Morrison Vicki A
Section of Hematology/Oncology, Veterans Affairs Medical Center, University of Minnesota, Minneapolis, MN 55417, USA.
Clin Lymphoma Myeloma. 2009 Oct;9(5):365-70. doi: 10.3816/CLM.2009.n.071.
Infections continue to be a major cause of morbidity and mortality in patients with chronic lymphocytic leukemia (CLL), as therapeutic advances have occurred over the past several decades. The pathogenesis of infection in these patients is multifactorial, including inherent immune defects related to the primary disease process, such as hypogammaglobulinemia, as well as therapy-related immunosuppression. A characteristic spectrum of infectious complications has been described for specific treatment agents. With chlorambucil, most infections are bacterial in origin, caused by common Gram-positive and -negative organisms. Recurrent infections are a hallmark, with the respiratory tract being the most common site of infection. The pathogenesis of infection with the purine analogues is related to the quantitative and qualitative T-cell abnormalities induced by these agents. Risk factors for infection identified in patients treated with fludarabine include advanced-stage disease, prior CLL therapy, response to therapy, elevated serum creatinine, hemoglobin < 12 g/dL, and decreased serum IgG. As compared with patients receiving chlorambucil, patients receiving fludarabine have more major infections and herpes virus infections. However, Pneumocystis, Aspergillus, and cytomegalovirus (CMV) infections are uncommon. The use of alemtuzumab is complicated by frequent opportunistic infections. CMV reactivation is especially problematic, occurring in 10%-25% of patients. For prevention of infection, the use of vaccinations and immunoglobulin replacement has been studied. Recommendations for prophylactic antimicrobial therapy have arisen from CLL treatment trials and anecdotal reports. As new treatment approaches are developed for CLL, one must consider not only the efficacy of these agents for disease response but also the effect on subsequent infectious complications. Infectious complications remain a significant cause of morbidity and mortality in patients with CLL. We will review the pathogenesis as well as the spectrum of infections in these patients. We will also discuss approaches to the prophylactic and therapeutic management of infections in these patients.

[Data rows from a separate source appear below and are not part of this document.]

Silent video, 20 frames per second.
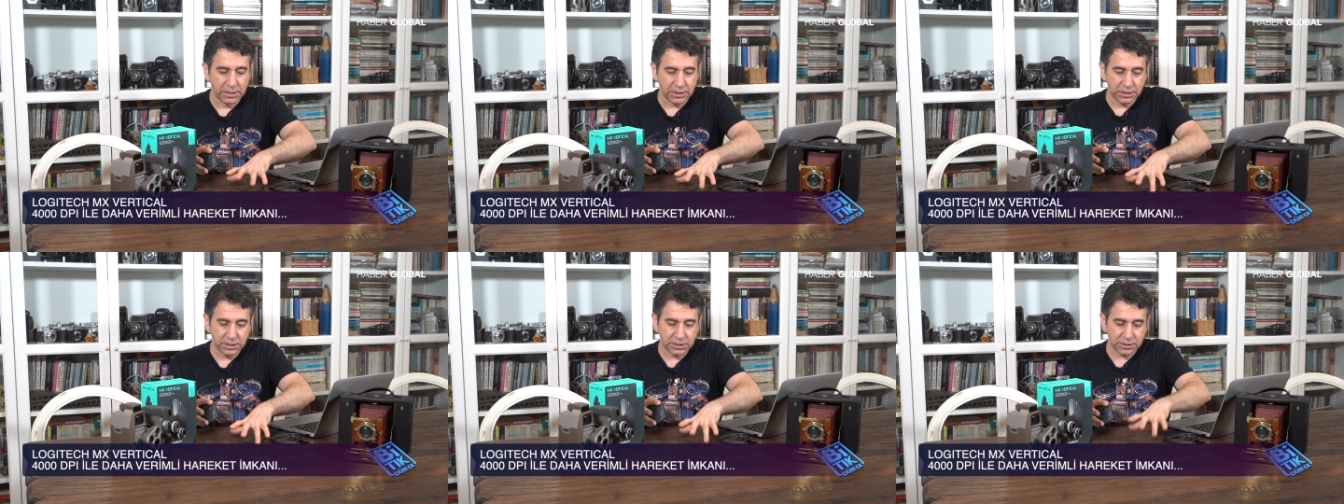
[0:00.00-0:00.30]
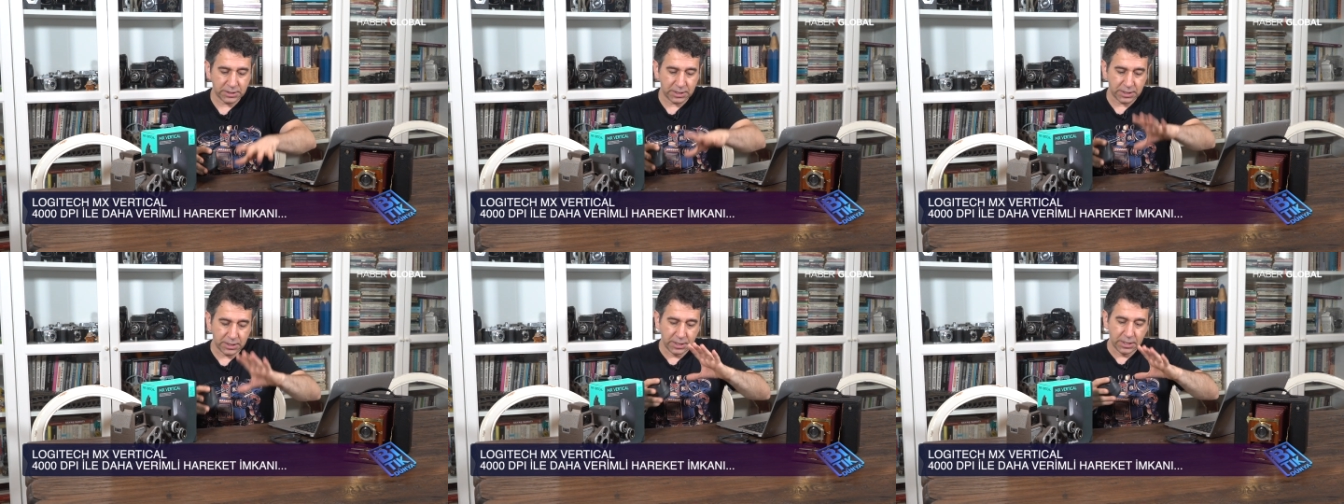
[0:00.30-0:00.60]

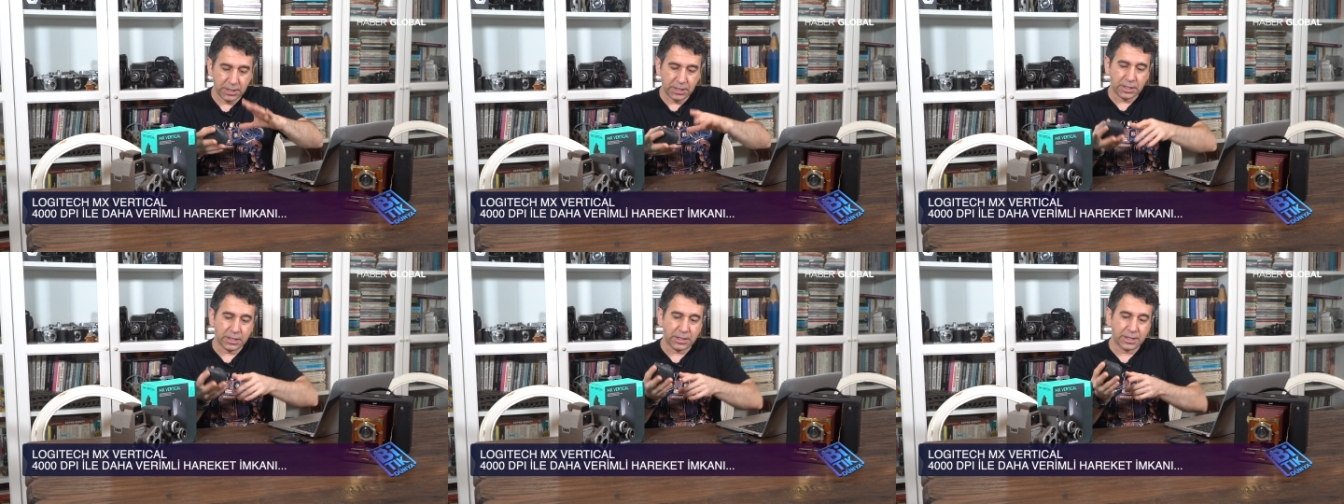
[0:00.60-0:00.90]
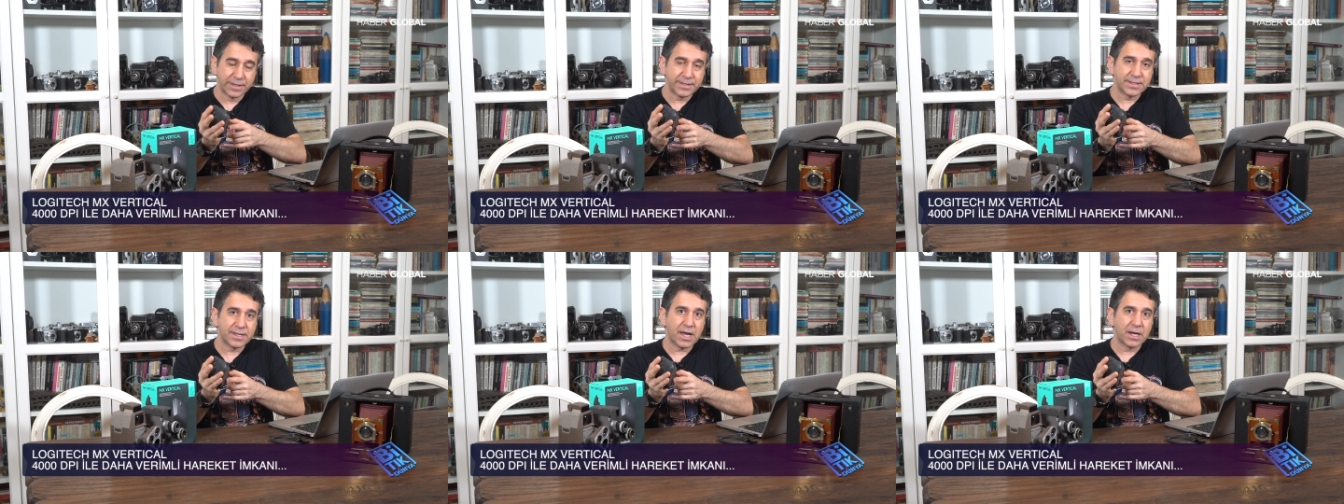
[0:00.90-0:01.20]
İşte
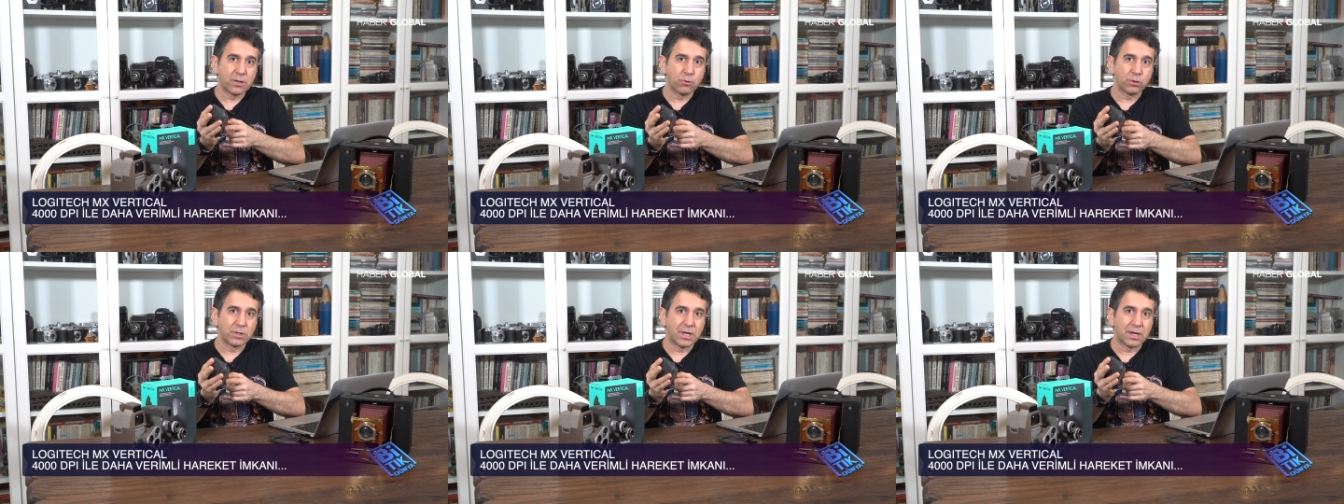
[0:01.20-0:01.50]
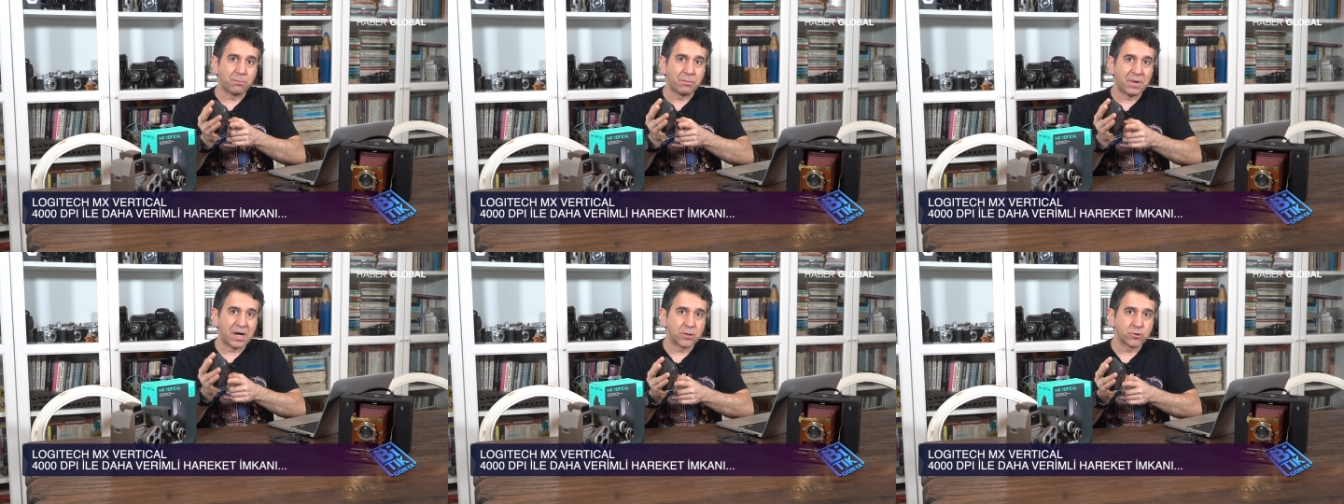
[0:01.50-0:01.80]
lazerli
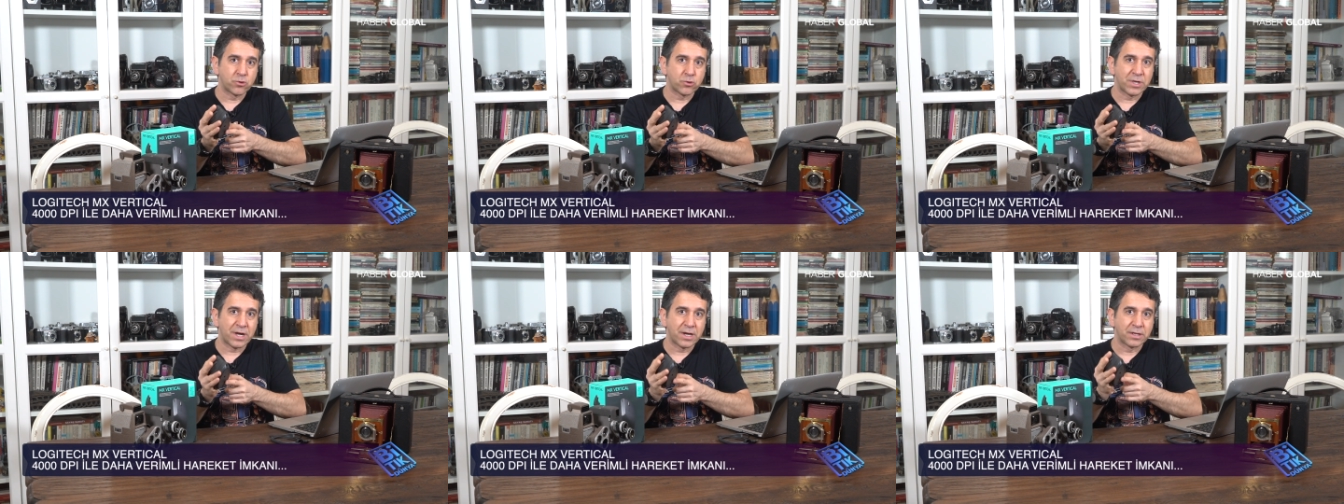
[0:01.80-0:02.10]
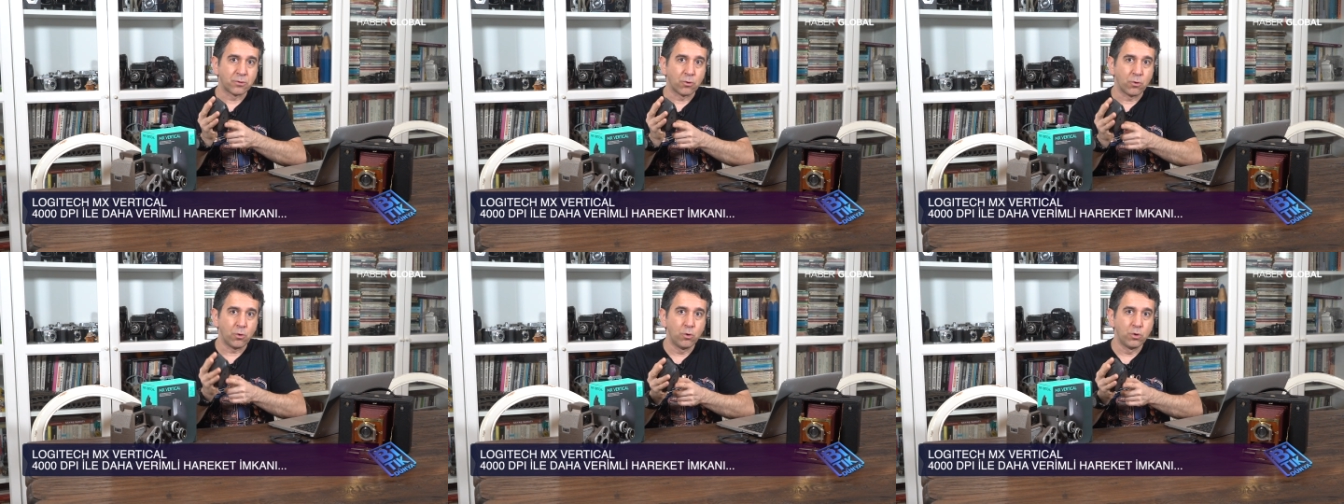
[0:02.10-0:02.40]
olan
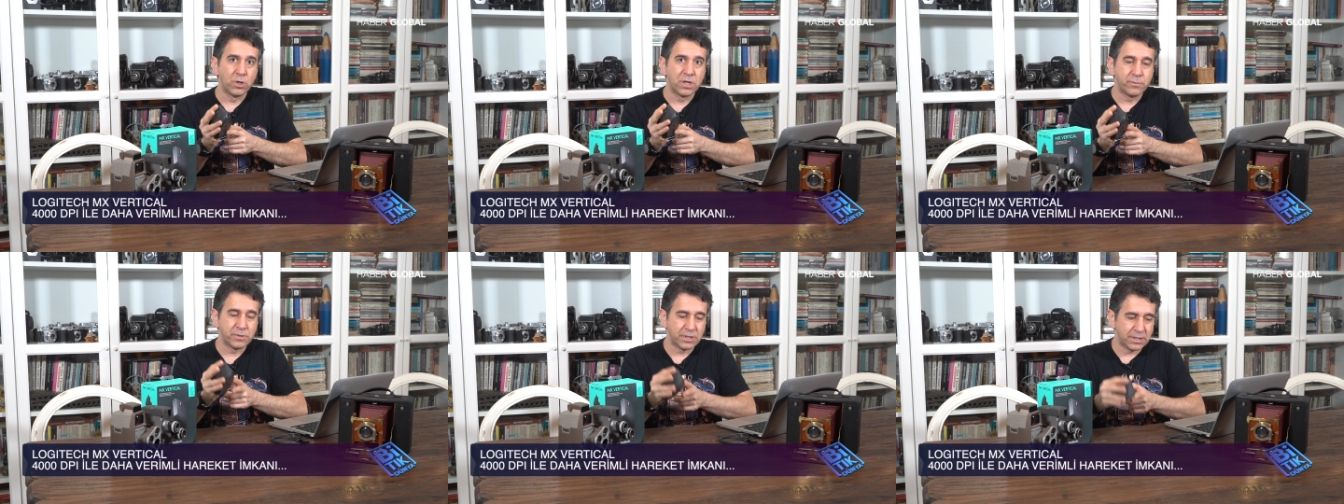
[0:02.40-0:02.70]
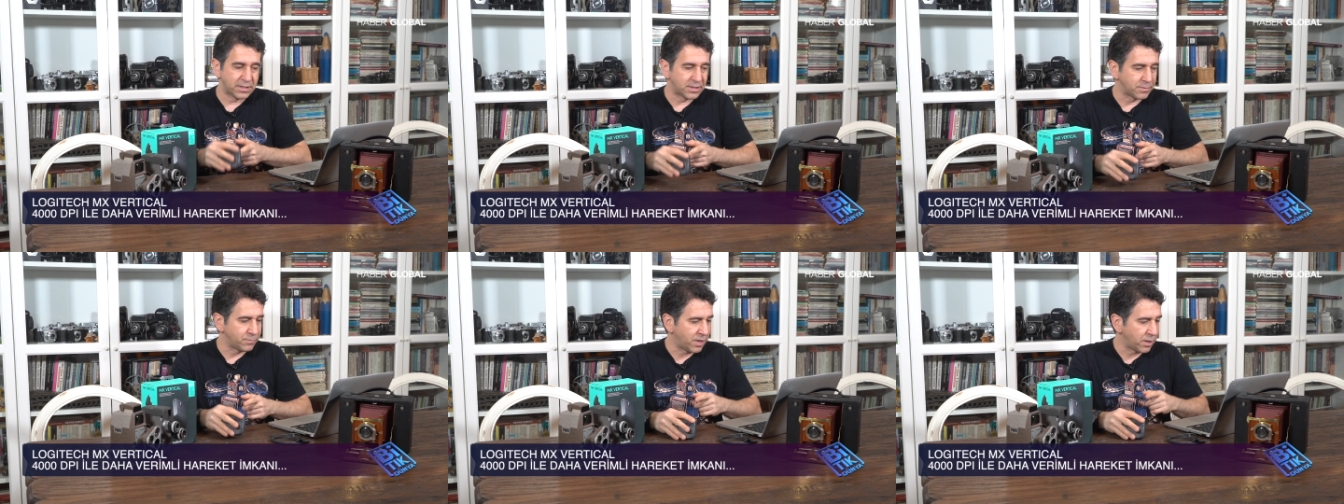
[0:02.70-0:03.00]
mouse'larda öyle bir
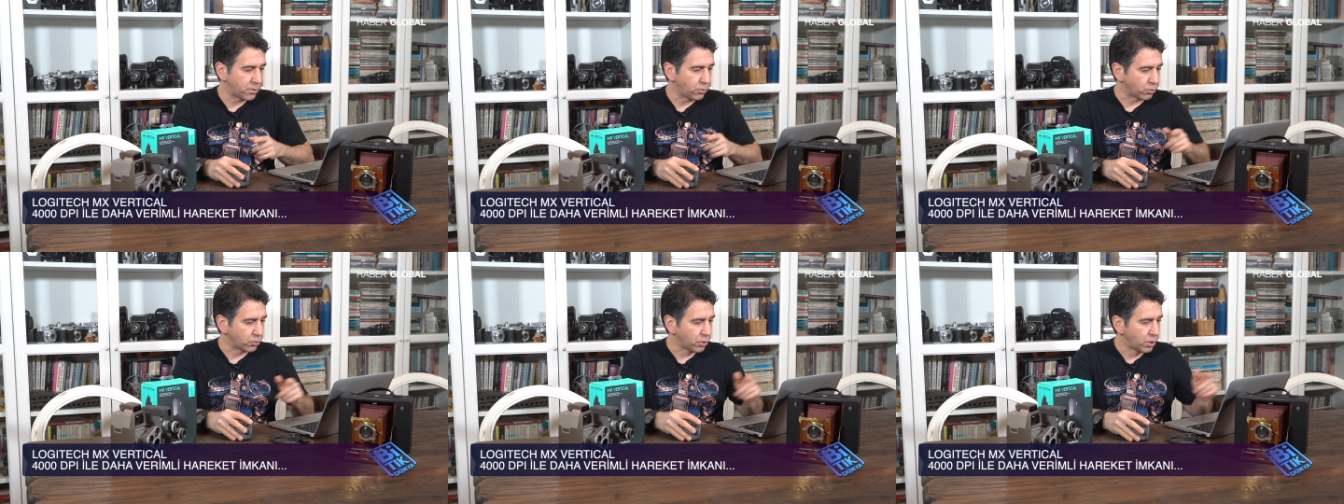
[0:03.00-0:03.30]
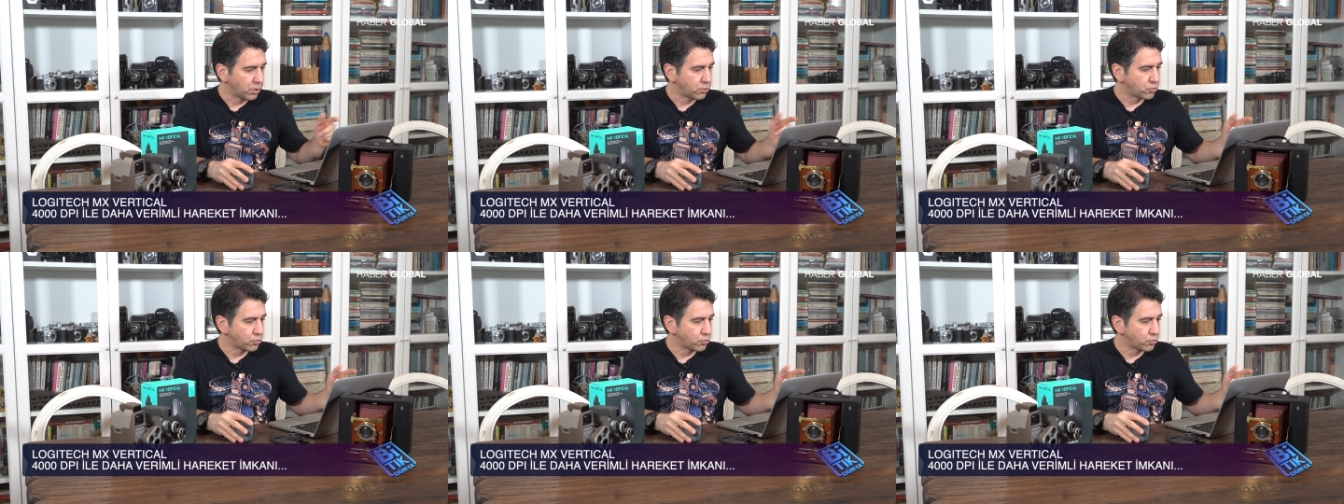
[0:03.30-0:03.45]
ihtimal yok.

尽管在过去几十年里治疗方法取得了进展,但感染仍然是慢性淋巴细胞白血病(CLL)患者发病和死亡的主要原因。这些患者感染的发病机制是多因素的,包括与原发性疾病过程相关的固有免疫缺陷,如低丙种球蛋白血症,以及治疗相关的免疫抑制。已针对特定治疗药物描述了一系列特征性的感染并发症。使用苯丁酸氮芥时,大多数感染起源于细菌,由常见的革兰氏阳性和阴性生物体引起。反复感染是一个标志,呼吸道是最常见的感染部位。嘌呤类似物感染的发病机制与这些药物诱导的T细胞数量和质量异常有关。在接受氟达拉滨治疗的患者中确定的感染危险因素包括晚期疾病、既往CLL治疗、对治疗的反应、血清肌酐升高、血红蛋白<12 g/dL以及血清IgG降低。与接受苯丁酸氮芥治疗的患者相比,接受氟达拉滨治疗的患者有更多的严重感染和疱疹病毒感染。然而,肺孢子菌、曲霉菌和巨细胞病毒(CMV)感染并不常见。使用阿仑单抗会因频繁的机会性感染而变得复杂。CMV重新激活尤其成问题,发生在10%-25%的患者中。为预防感染,已对疫苗接种和免疫球蛋白替代疗法的使用进行了研究。预防性抗菌治疗的建议来自CLL治疗试验和轶事报道。随着为CLL开发新的治疗方法,人们不仅必须考虑这些药物对疾病反应的疗效,还必须考虑其对随后感染并发症的影响。感染并发症仍然是CLL患者发病和死亡的重要原因。我们将回顾这些患者感染的发病机制以及感染谱。我们还将讨论这些患者感染的预防和治疗管理方法。